Saturday, August 11, 2012

Memory and me


Forgetfulness, as I think I may have said before, though I can’t quite remember where or when, is a greatly underestimated attribute.

We know a subject ourselves, or we know where we can find information upon it. It is that second type that I see as well-directed forgetfulness. Just look at those poor people who appear on TV general knowledge contests and seem to know everything.

Their brains must be absolutely cluttered up with the stuff like names, dates, chemical elements, results of sporting encounters, kings, queens, Latin terms for flowering plants... the list is endless.

Yet the vast majority of such things can be looked up in seconds. Why fill your mind with it all and risk leaving no room for wisdom?

I have always been an advocate of FOM, the thinking person’s answer to a computer’s RAM, or random Access Memory. FOM is Forget Only Memory.

It’s a way of storing just a trace of anything that goes in one ear and out the other. Things you once knew, albeit briefly, and if pushed, you can work out where you saw them and find them again.

The brain is too important an organ to fill facts. Just put them away somewhere safe and keep a short mental note of where they are, leaving your mind free for higher things.

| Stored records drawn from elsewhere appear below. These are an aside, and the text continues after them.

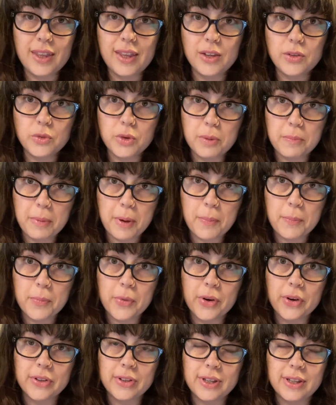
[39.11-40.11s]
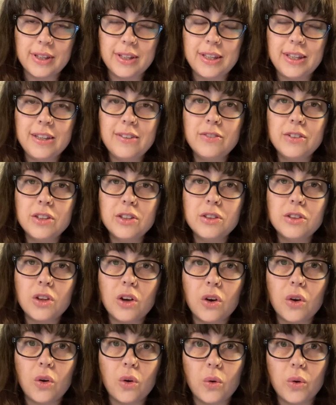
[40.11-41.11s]
And remember that even
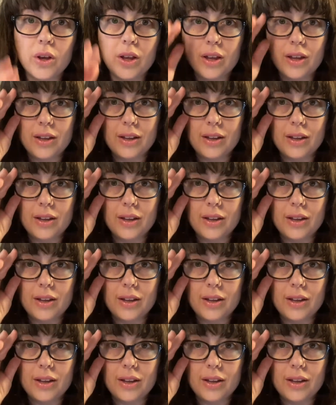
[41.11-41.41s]
though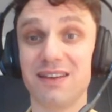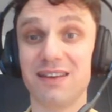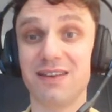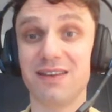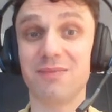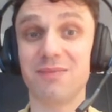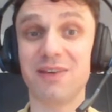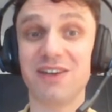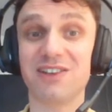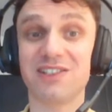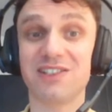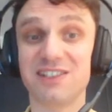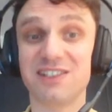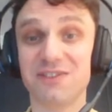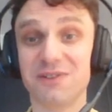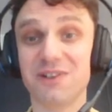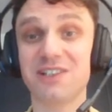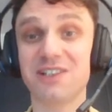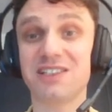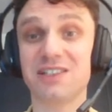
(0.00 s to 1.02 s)
Because the
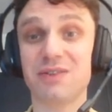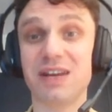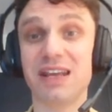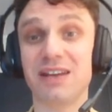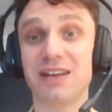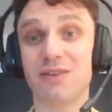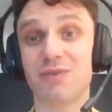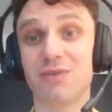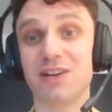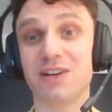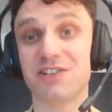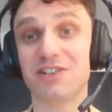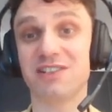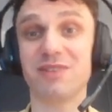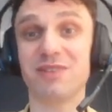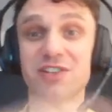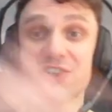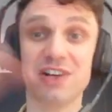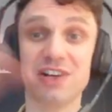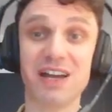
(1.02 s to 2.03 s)
first 3 questions
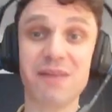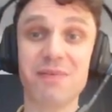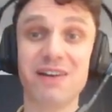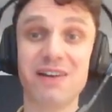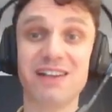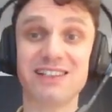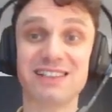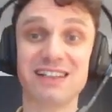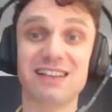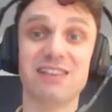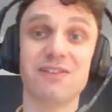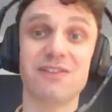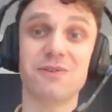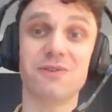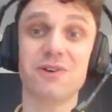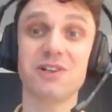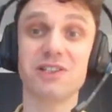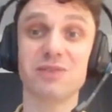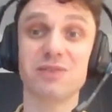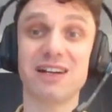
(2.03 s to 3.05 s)
measure happiness and the
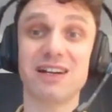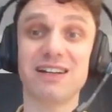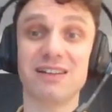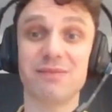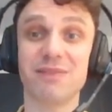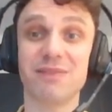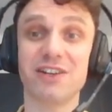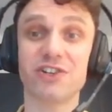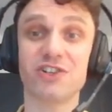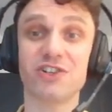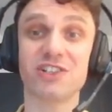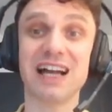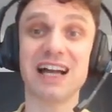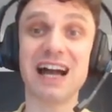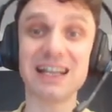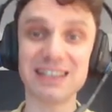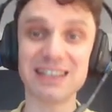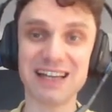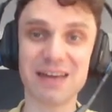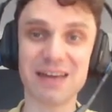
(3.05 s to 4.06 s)
fourth one measures
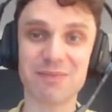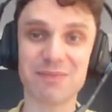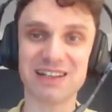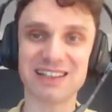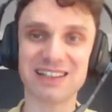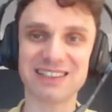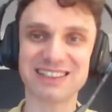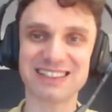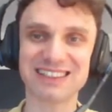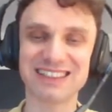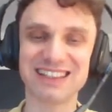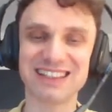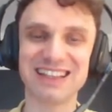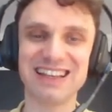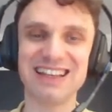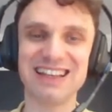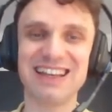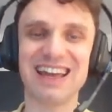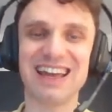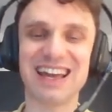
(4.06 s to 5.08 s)
unhappiness.
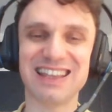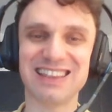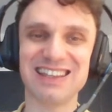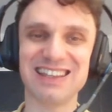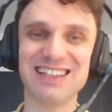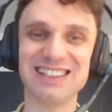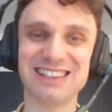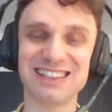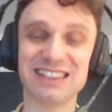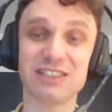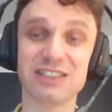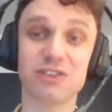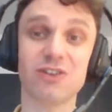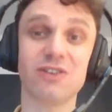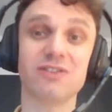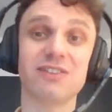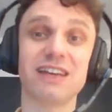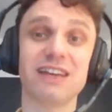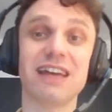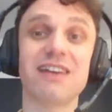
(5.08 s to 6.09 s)
And this is
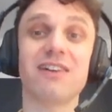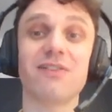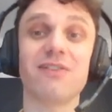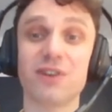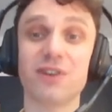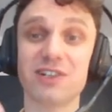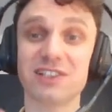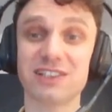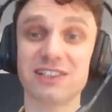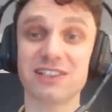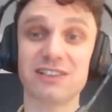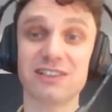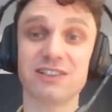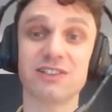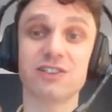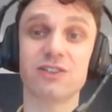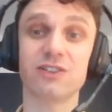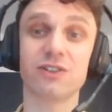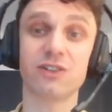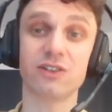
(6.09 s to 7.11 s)
called a reverse
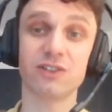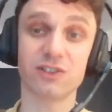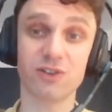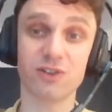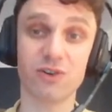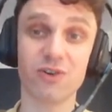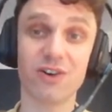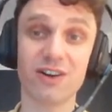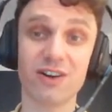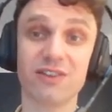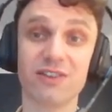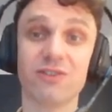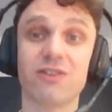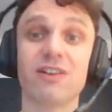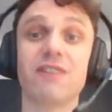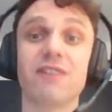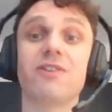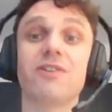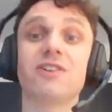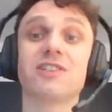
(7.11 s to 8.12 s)
scored or
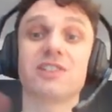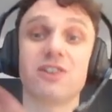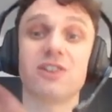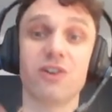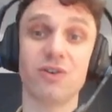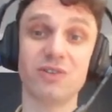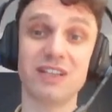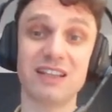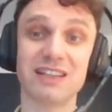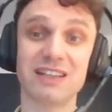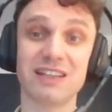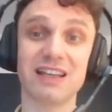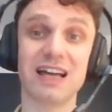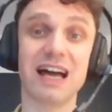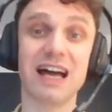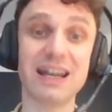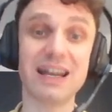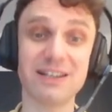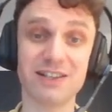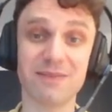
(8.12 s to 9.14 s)
reverse coded
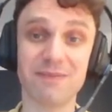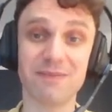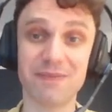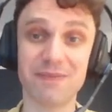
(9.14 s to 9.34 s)
item.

As far as I can see, this technique has only one disadvantage, which I discovered at the weekend. I forget where I was at the time or what I was doing, but I had to fill in details of something or other on a form and add the date at the bottom.

I must confess to feeling a degree of embarrassment when, after filling in the day and the month, I could not remember what year it was. I had a strong feeling it was 2010 or 2011, but was not sure which.

Fortunately, thanks to my writing skills, I knew that I was 22, and cannot forget when it began, so I added one to the other and came up with 2011 for the year, which turned out to be spot-on.

Thinking about this lapse, I suddenly realised why it had happened: plastic money. In the days before credit cards and debit cards, we had to write cheques for everything and cheques had to have a date on them.

By the end of the first week in January, we had written the year so many times, there was no forgetting it. Nowadays, it’s just the PIN and perhaps the three-digit doodah from the back of the card that anyone is interested in.

There are still many things that are worth remembering, such as the word for a point on a mammal’s back that it cannot reach to scratch. It’s ‘acnestis’ in case you have forgotten, and it’s very difficult to look up if you ever do forget it.

Having delegated so many of our memories, such as telephone numbers and passwords, to our mobiles and computes, there must be a danger that we are all losing the ability to remember the vital acnestes in life.

Personally I can be confident. I have written ‘2012’ on a piece of paper and put it securely in my top pocket.

I would strongly advise you all to do the same thing before it is too late or 2013, whichever comes sooner.